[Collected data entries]
________________
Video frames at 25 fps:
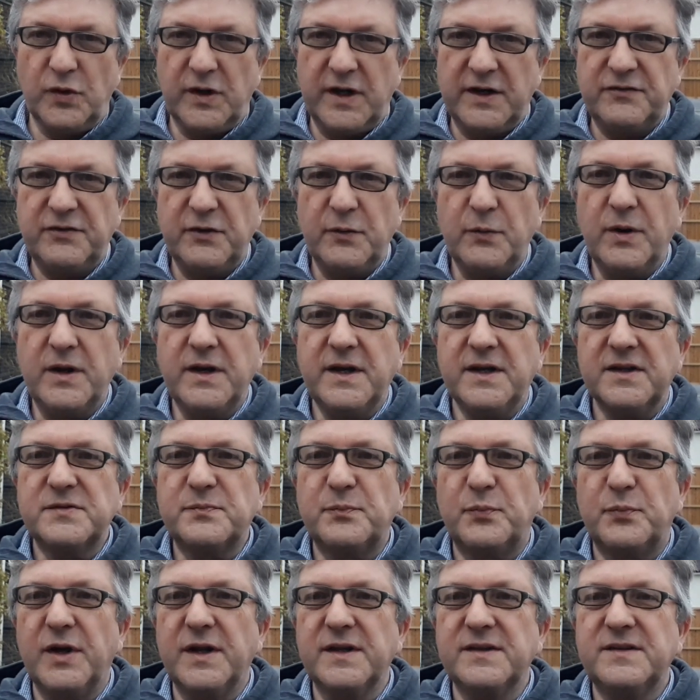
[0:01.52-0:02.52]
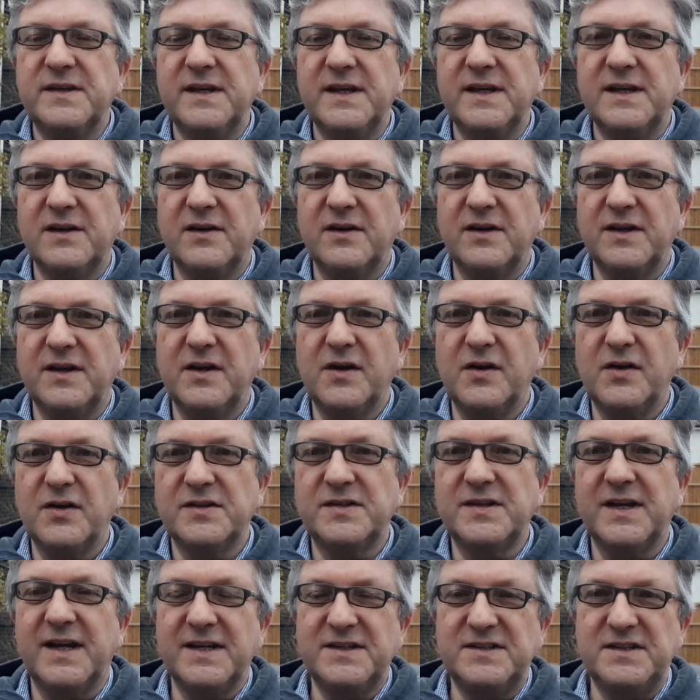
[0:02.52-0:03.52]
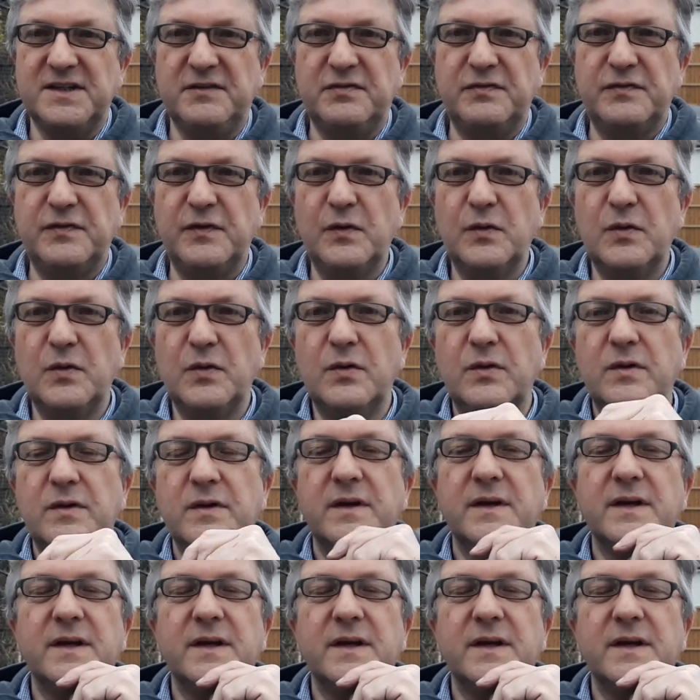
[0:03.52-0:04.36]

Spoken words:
morning everyone, it's Brett here, Line Art 84,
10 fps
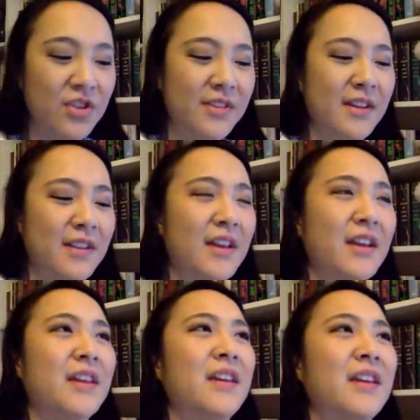he said that
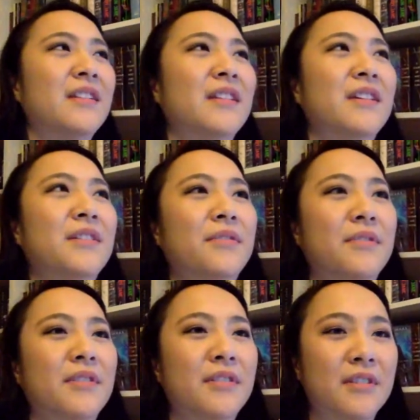he
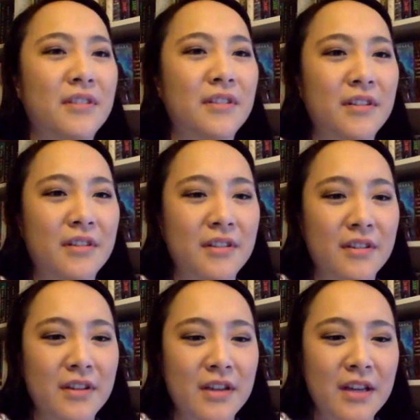lived
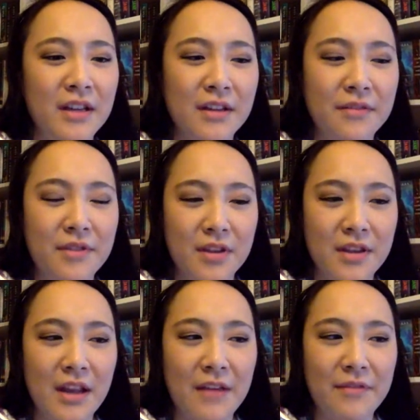he lived the
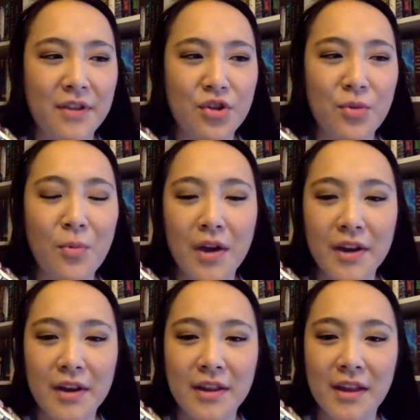life that she
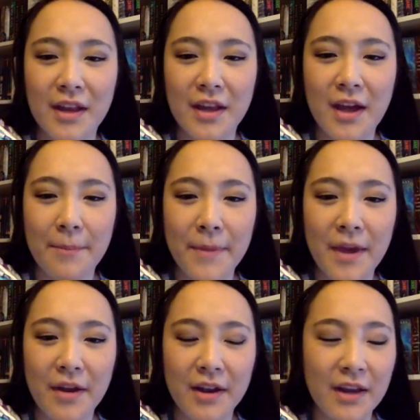wanted. He like got
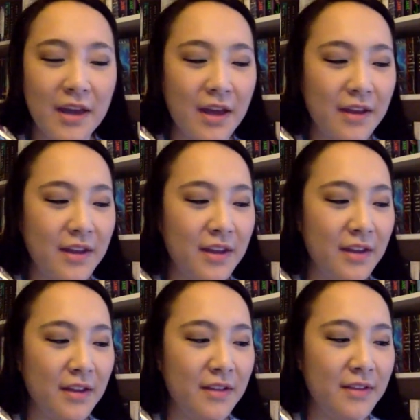married, he had
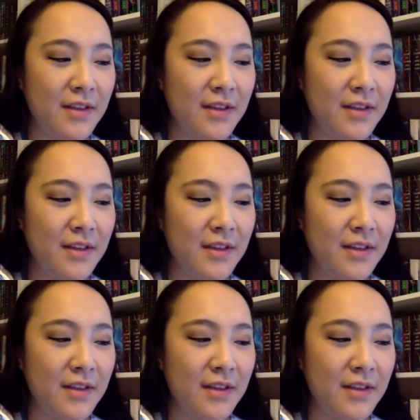kids.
________________
Exercise description -
Set the records down again precisely, skipping every image.

Solved problem -
Video frames at 25 fps:
[0:01.52-0:02.52]
[0:02.52-0:03.52]
[0:03.52-0:04.36]

Spoken words:
morning everyone, it's Brett here, Line Art 84,
10 fps
he said that
he
lived
he lived the
life that she
wanted. He like got
married, he had
kids.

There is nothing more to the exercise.